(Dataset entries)
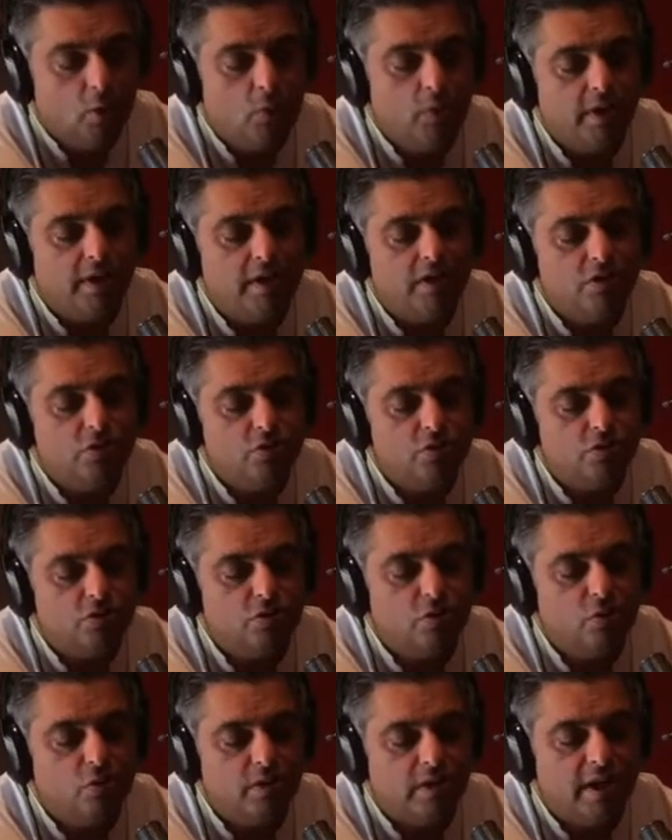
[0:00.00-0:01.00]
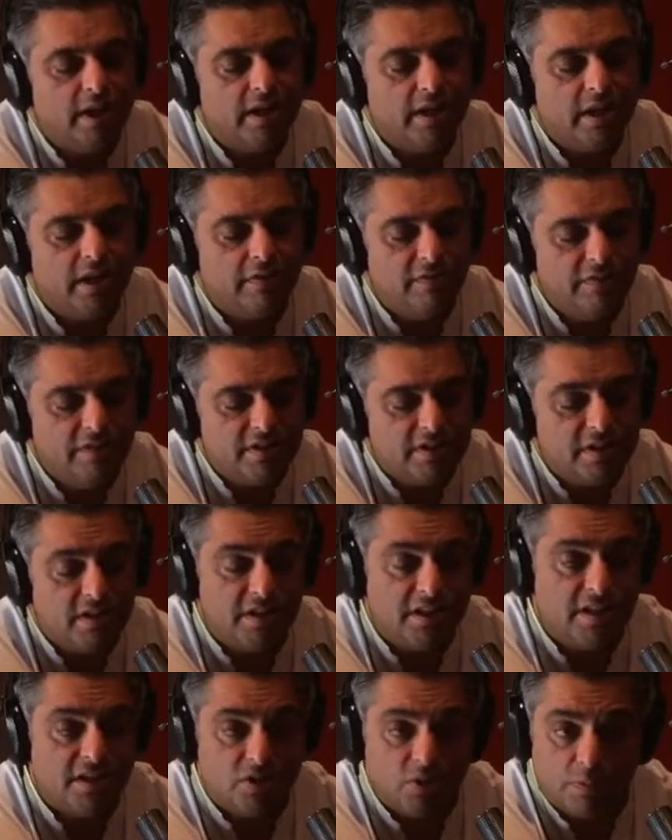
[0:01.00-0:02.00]
We can choose to look at
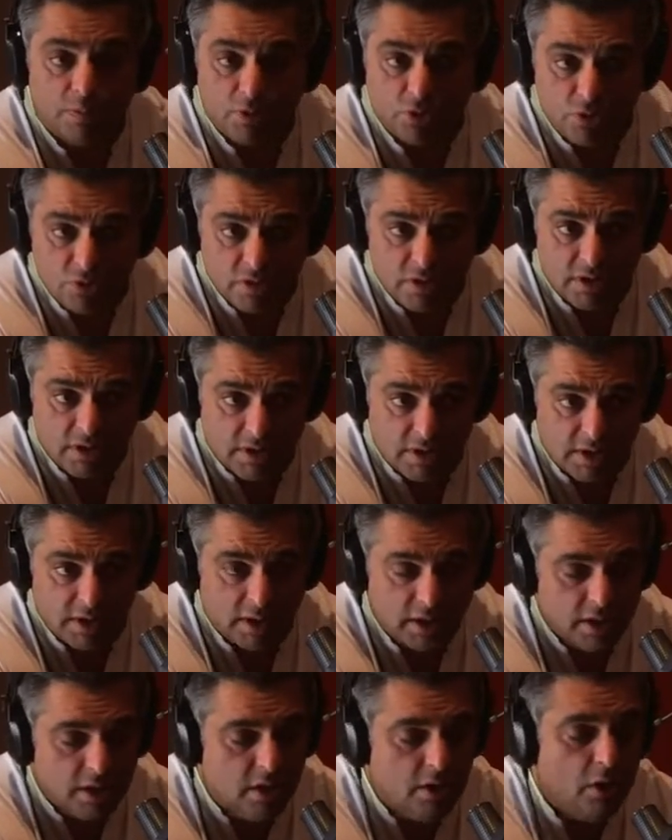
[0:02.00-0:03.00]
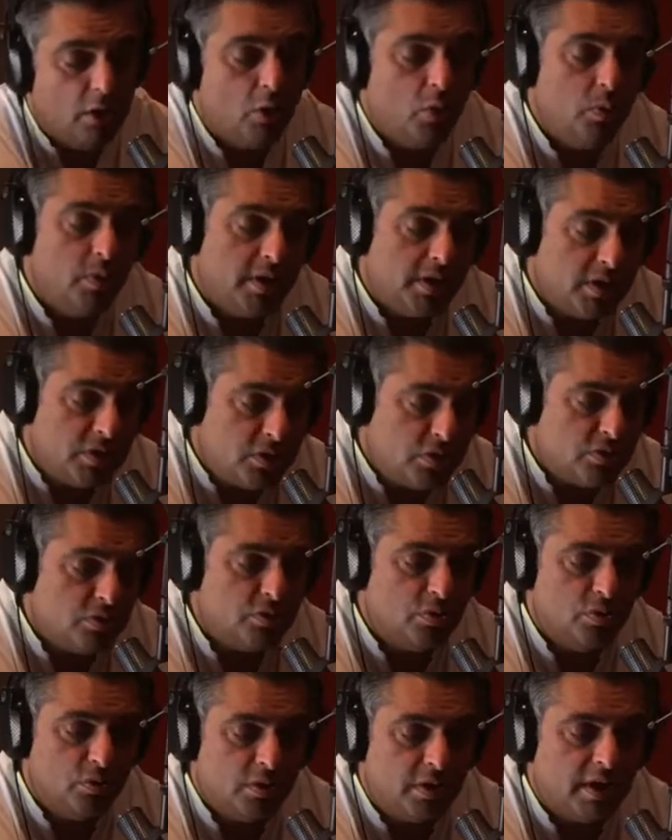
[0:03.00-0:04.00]
adversity as opportunity, or we can choose
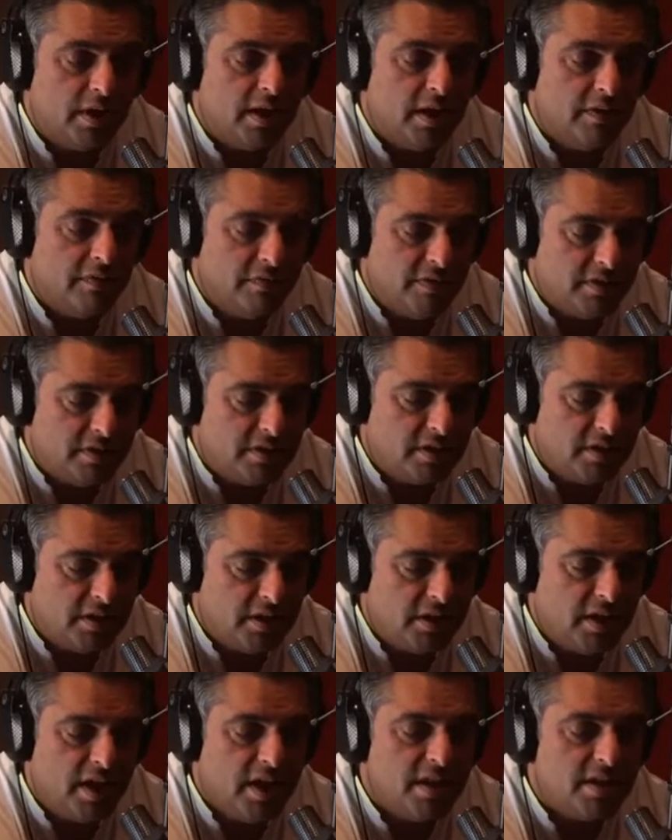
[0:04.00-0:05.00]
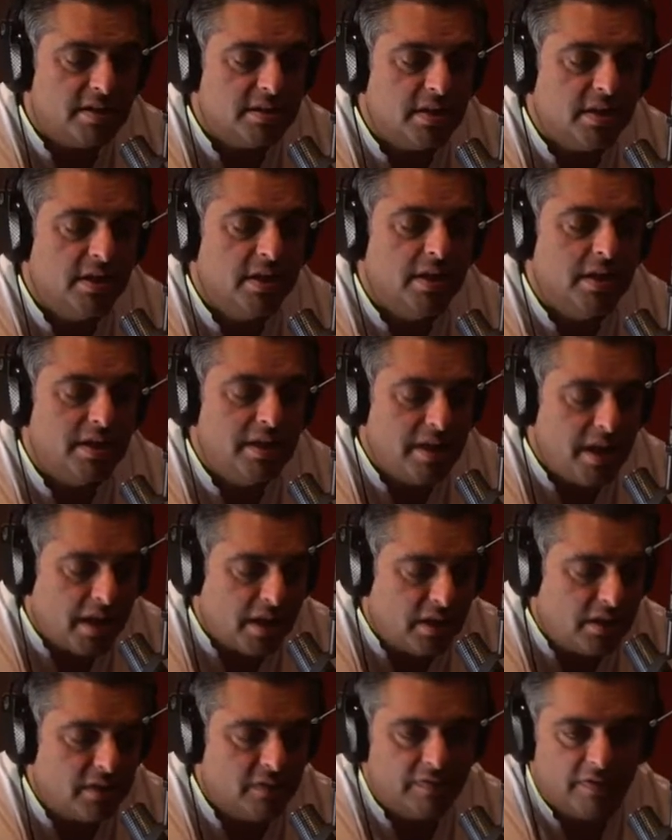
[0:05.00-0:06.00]
to look at adversity as
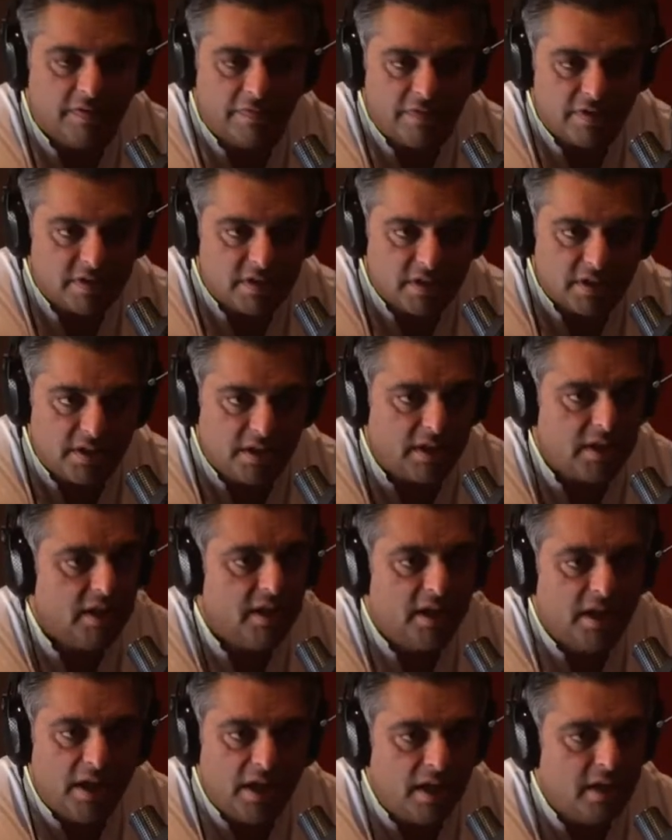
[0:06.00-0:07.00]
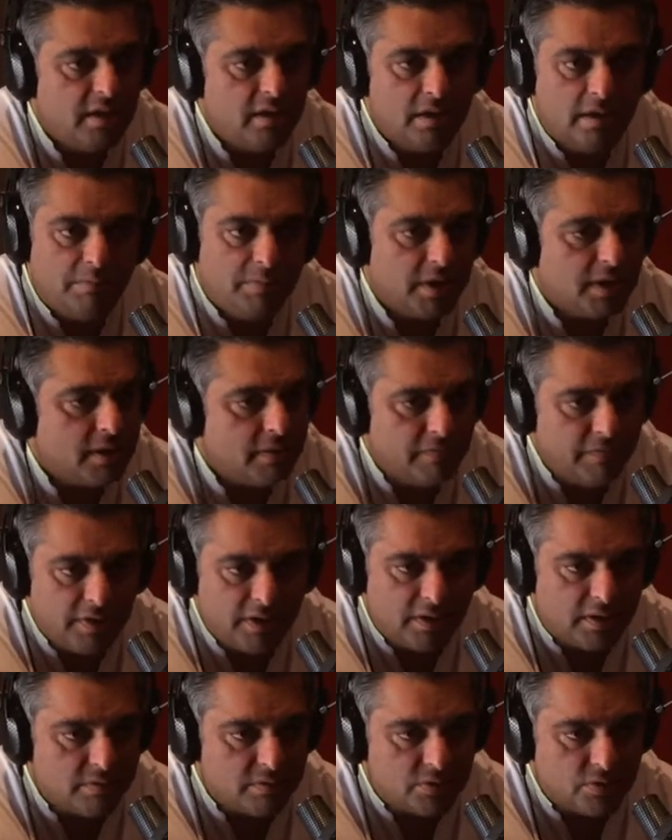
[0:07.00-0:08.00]
negative adversity and become
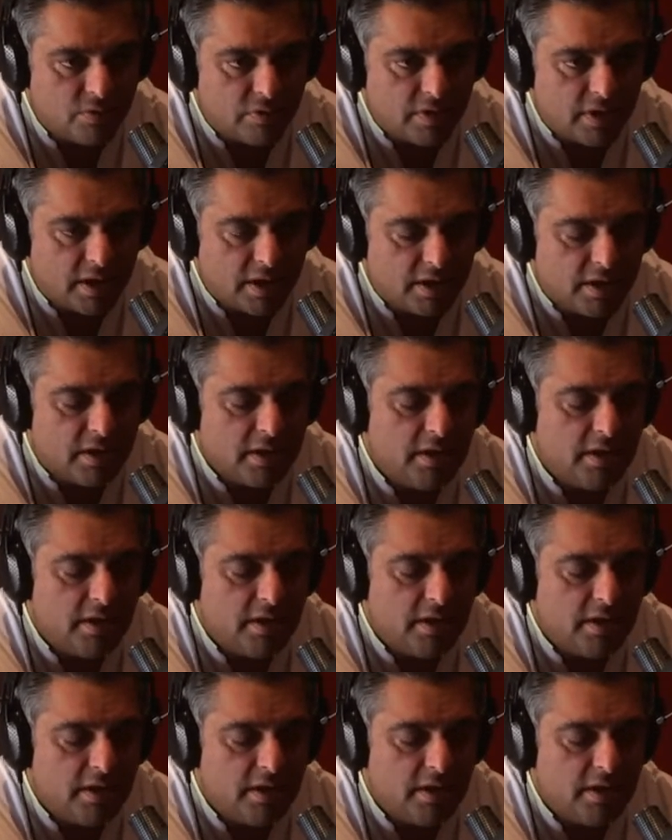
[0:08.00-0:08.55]
victims to that.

WORK ORDER:
Could you print all of the entries above exactly as written, minus the pictures?

WRITTEN ANSWER:
[0:00.00-0:01.00]
[0:01.00-0:02.00]
We can choose to look at
[0:02.00-0:03.00]
[0:03.00-0:04.00]
adversity as opportunity, or we can choose
[0:04.00-0:05.00]
[0:05.00-0:06.00]
to look at adversity as
[0:06.00-0:07.00]
[0:07.00-0:08.00]
negative adversity and become
[0:08.00-0:08.55]
victims to that.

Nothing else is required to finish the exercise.